__EXERCISE PROMPT__
Instruction for the entries below: return the part that opens with the line containing "[0:00.00-0:00.91]" and closes with the line containing "Transcript: I do", exactly, and no pictures.

__Saved entries__
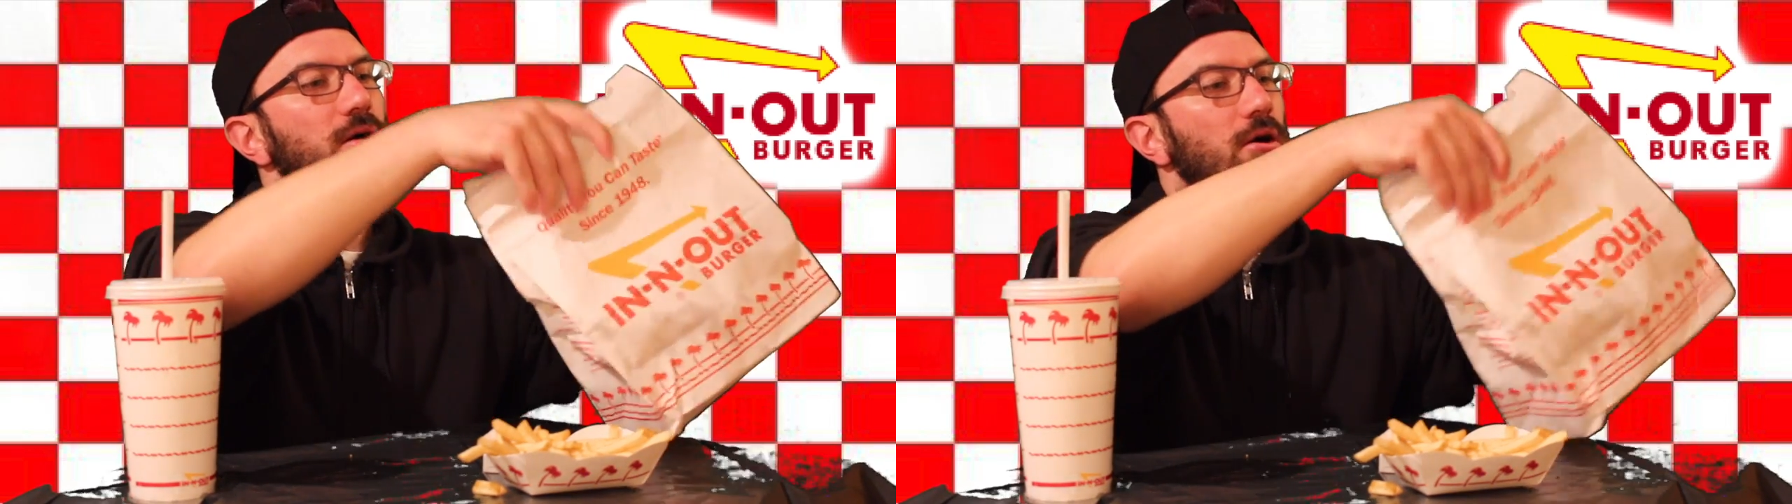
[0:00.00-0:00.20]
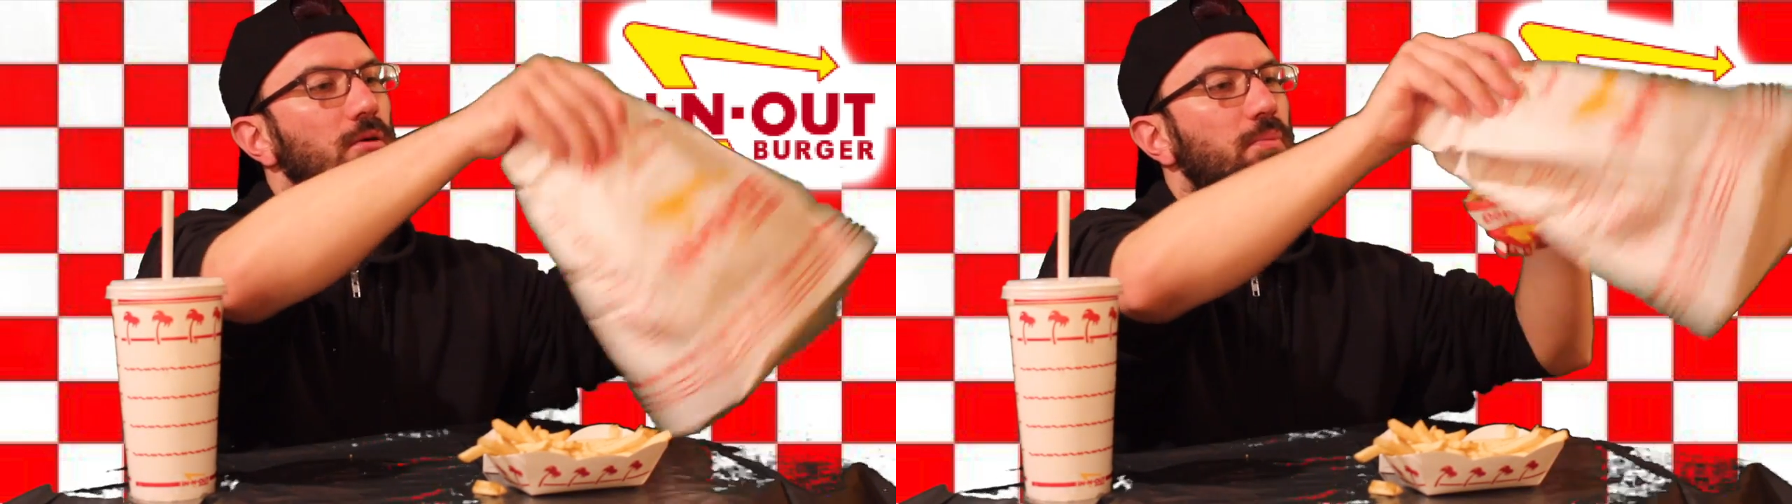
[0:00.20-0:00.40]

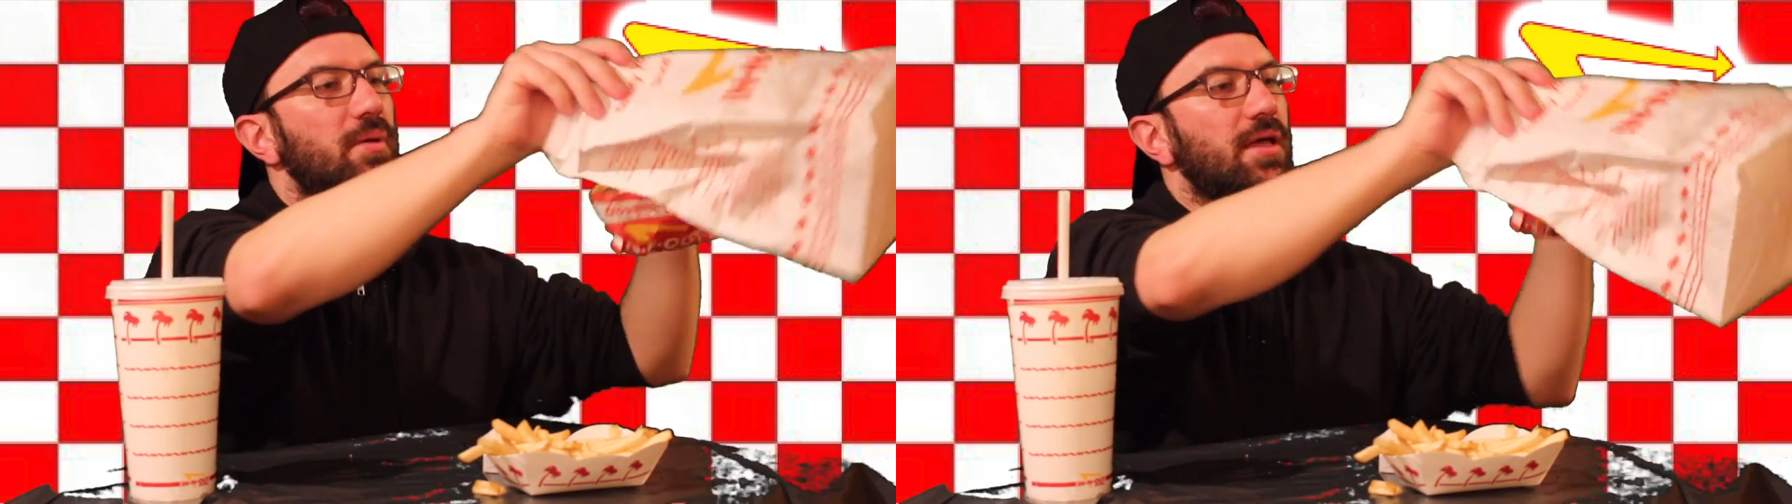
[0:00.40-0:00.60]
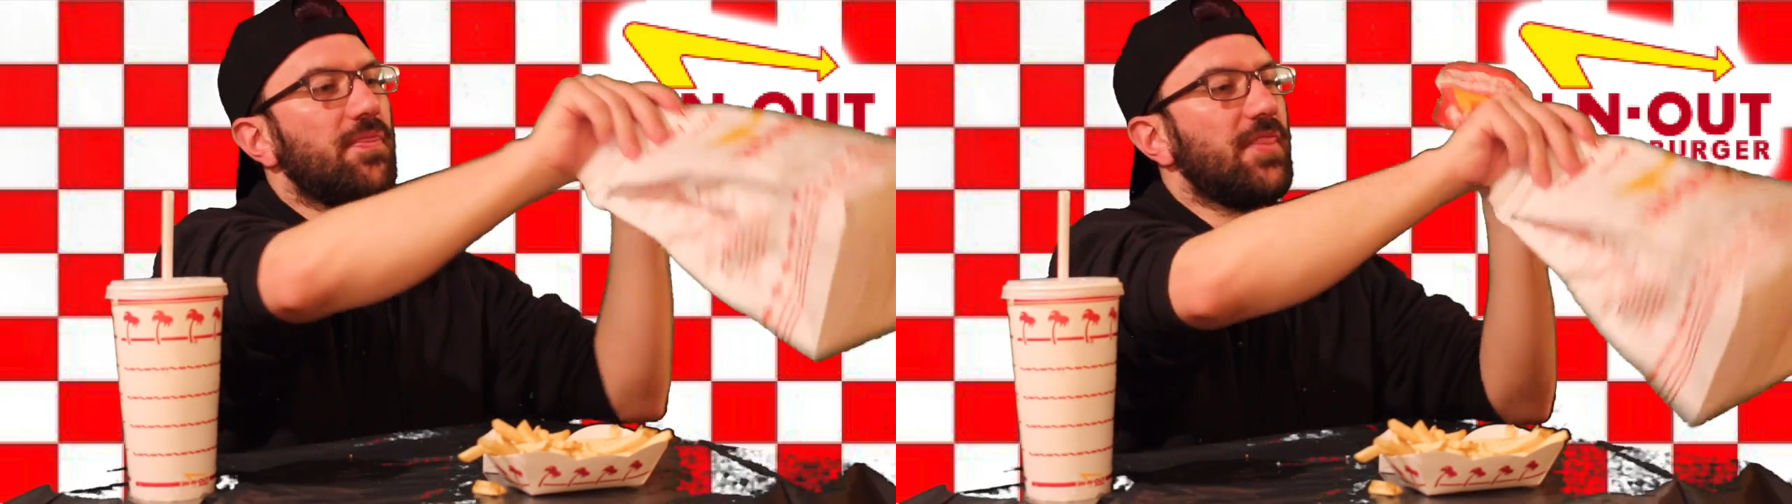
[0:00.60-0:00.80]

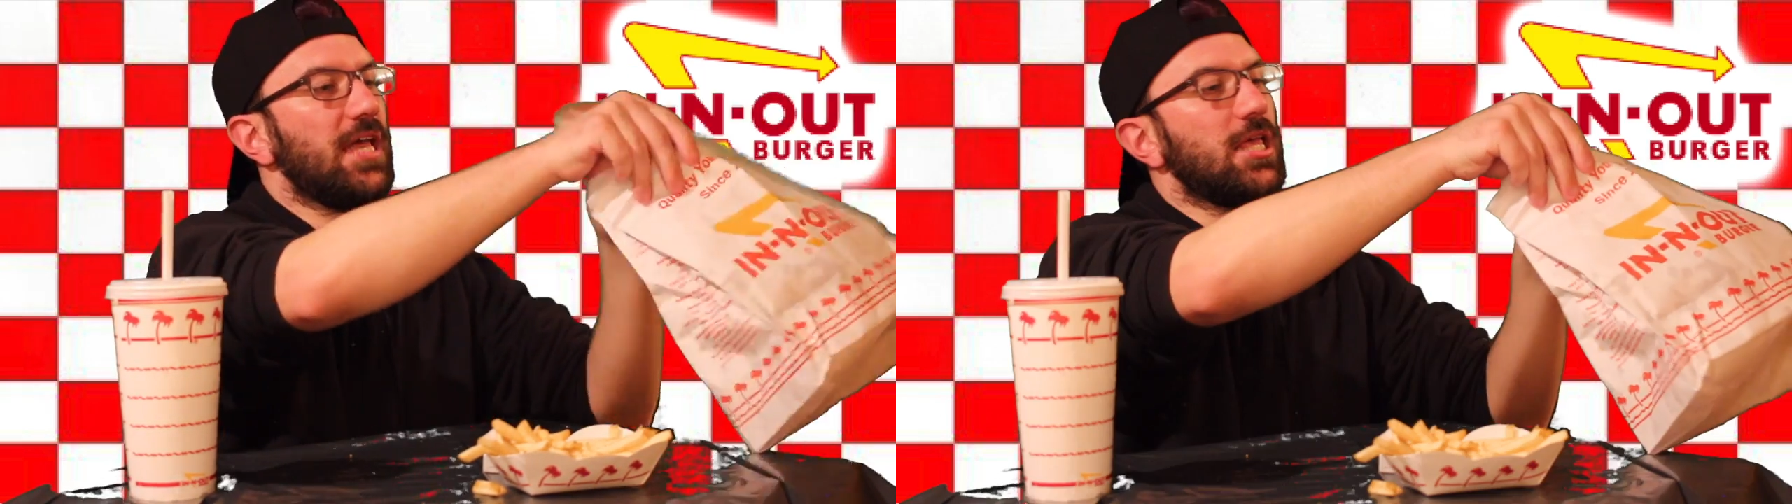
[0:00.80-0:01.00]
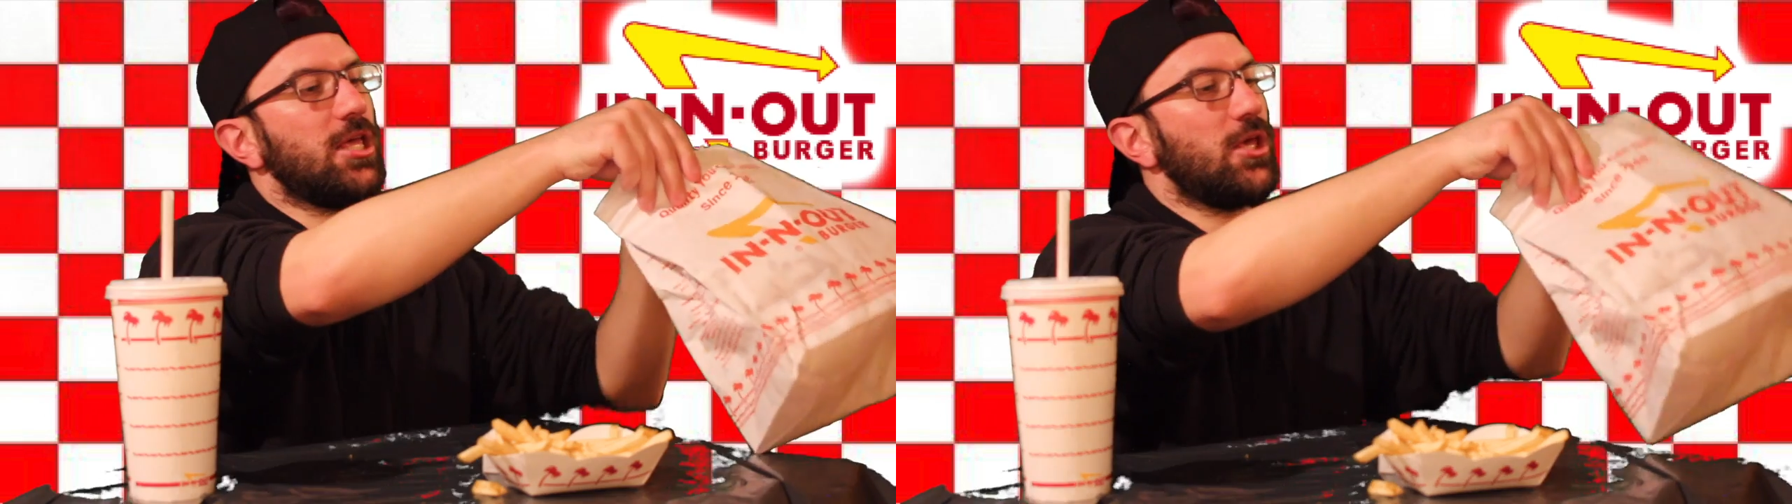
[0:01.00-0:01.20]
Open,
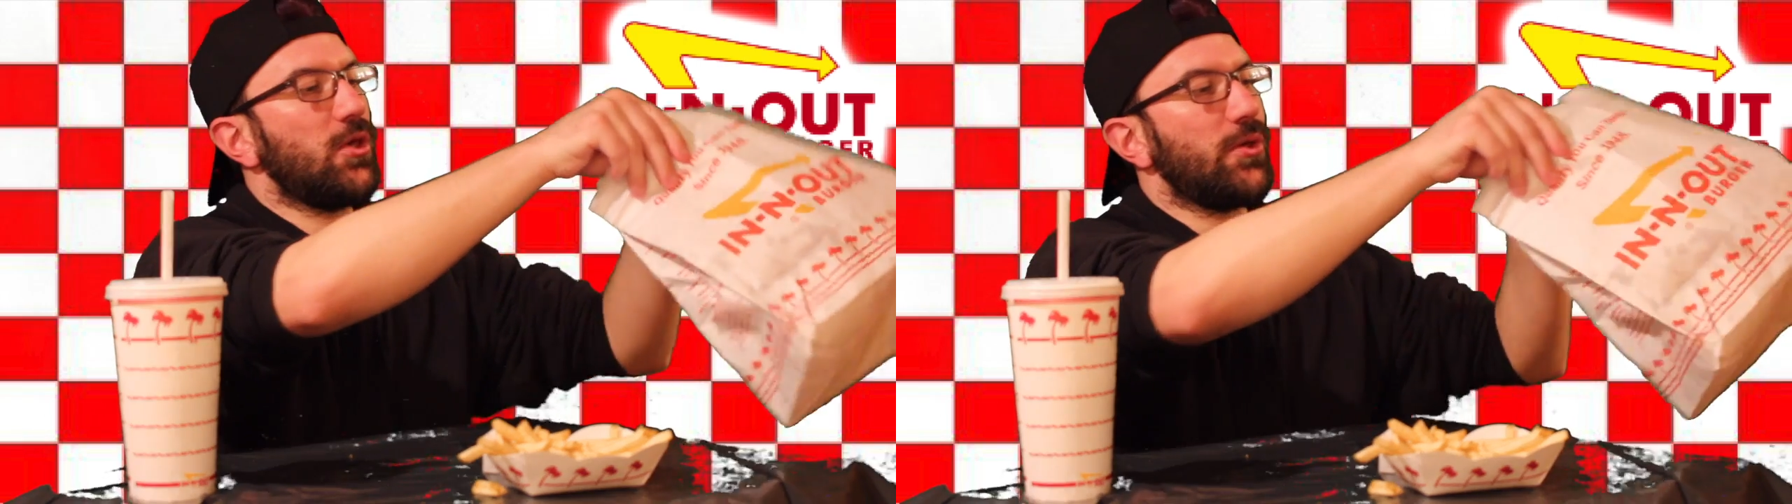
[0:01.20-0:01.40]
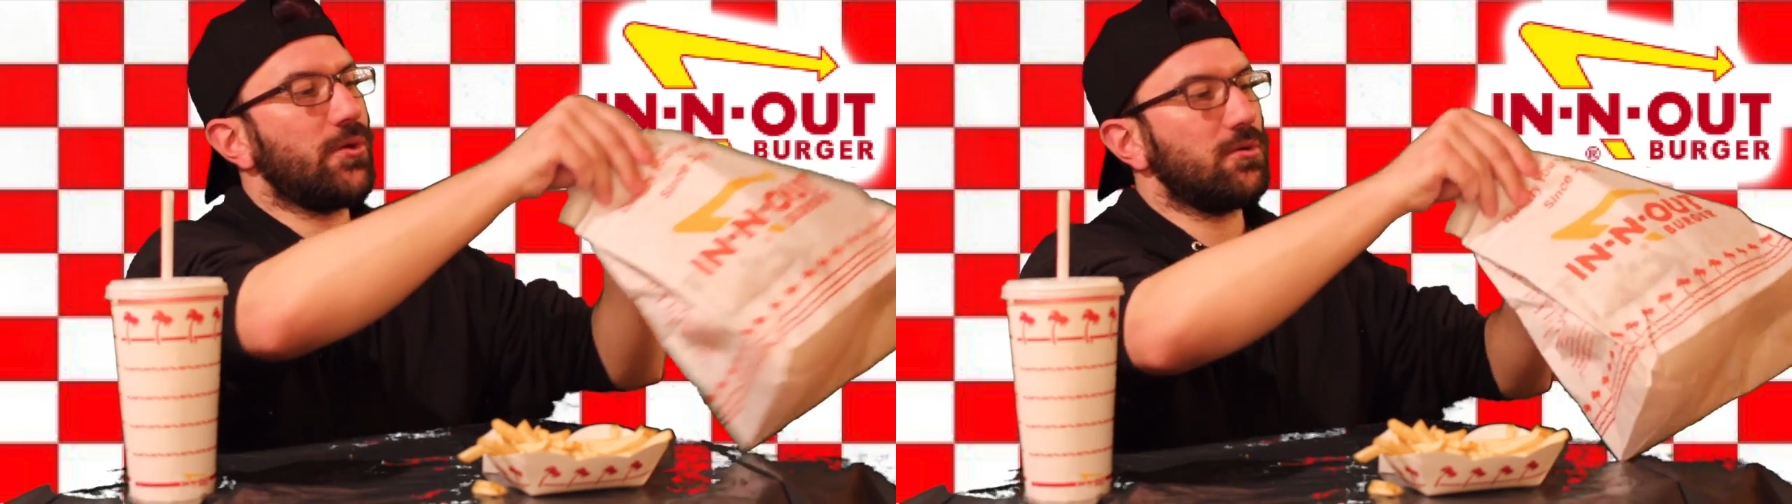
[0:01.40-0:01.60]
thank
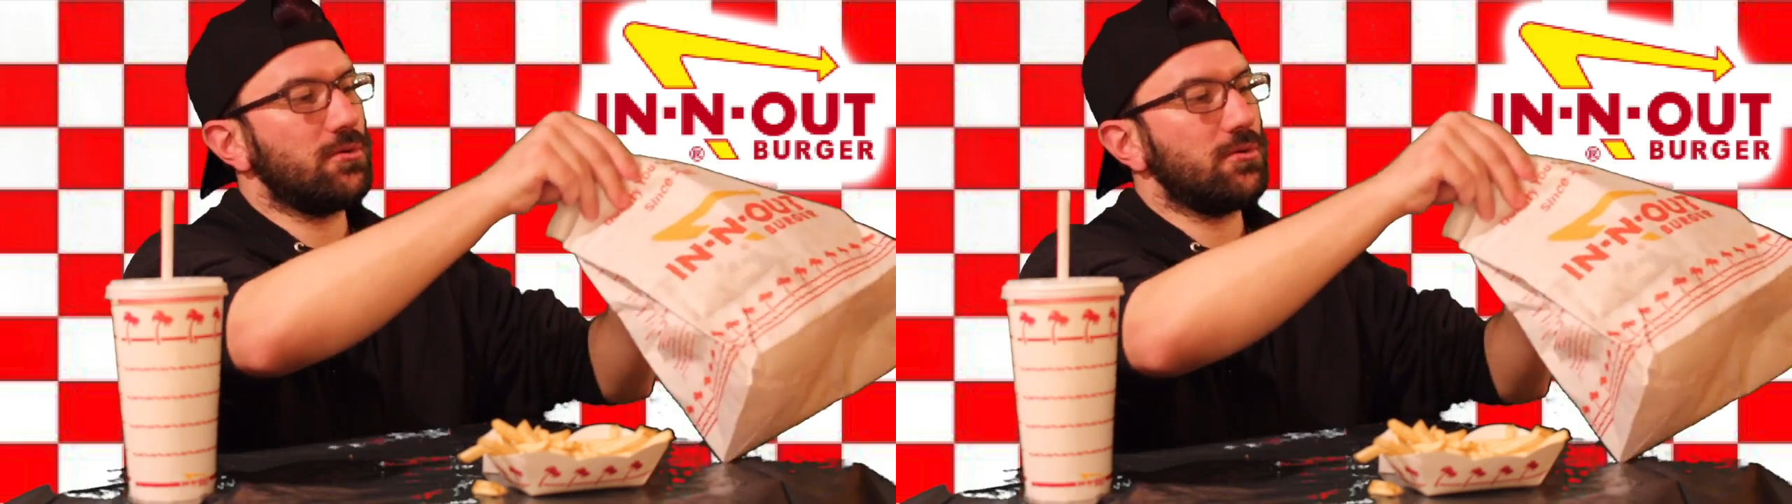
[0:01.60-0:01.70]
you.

==

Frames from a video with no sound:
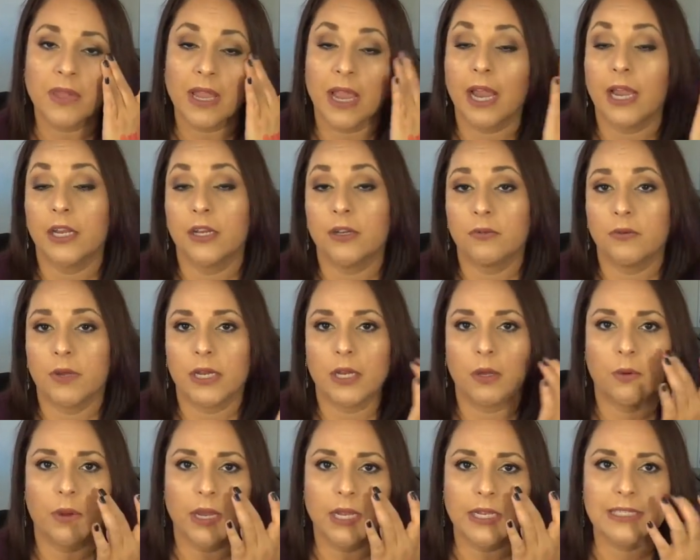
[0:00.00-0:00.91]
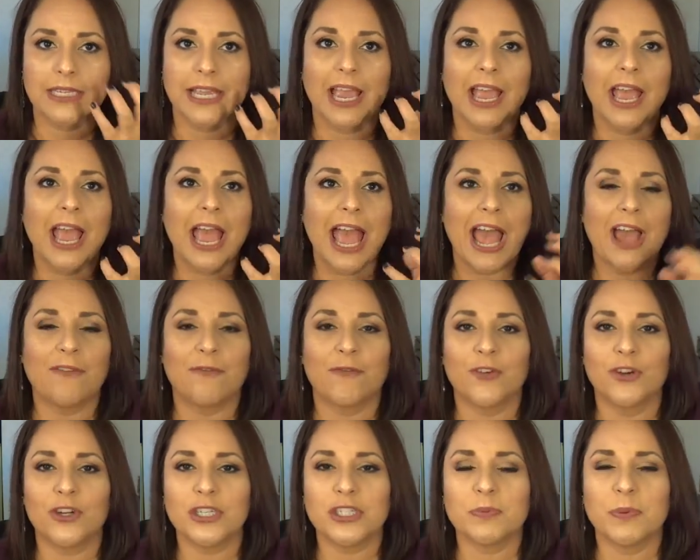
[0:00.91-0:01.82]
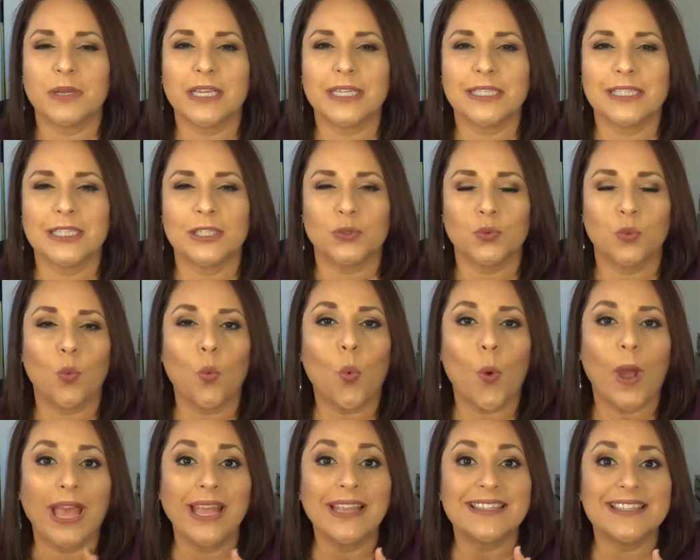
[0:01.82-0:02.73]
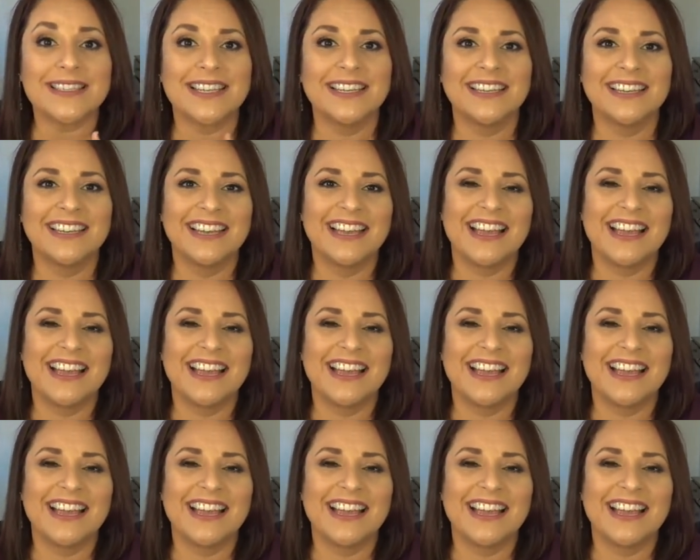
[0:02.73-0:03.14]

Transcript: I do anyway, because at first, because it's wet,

__OUTPUT OF THE TASK__
[0:00.00-0:00.91]
[0:00.91-0:01.82]
[0:01.82-0:02.73]
[0:02.73-0:03.14]

Transcript: I do anyway, because at first, because it's wet,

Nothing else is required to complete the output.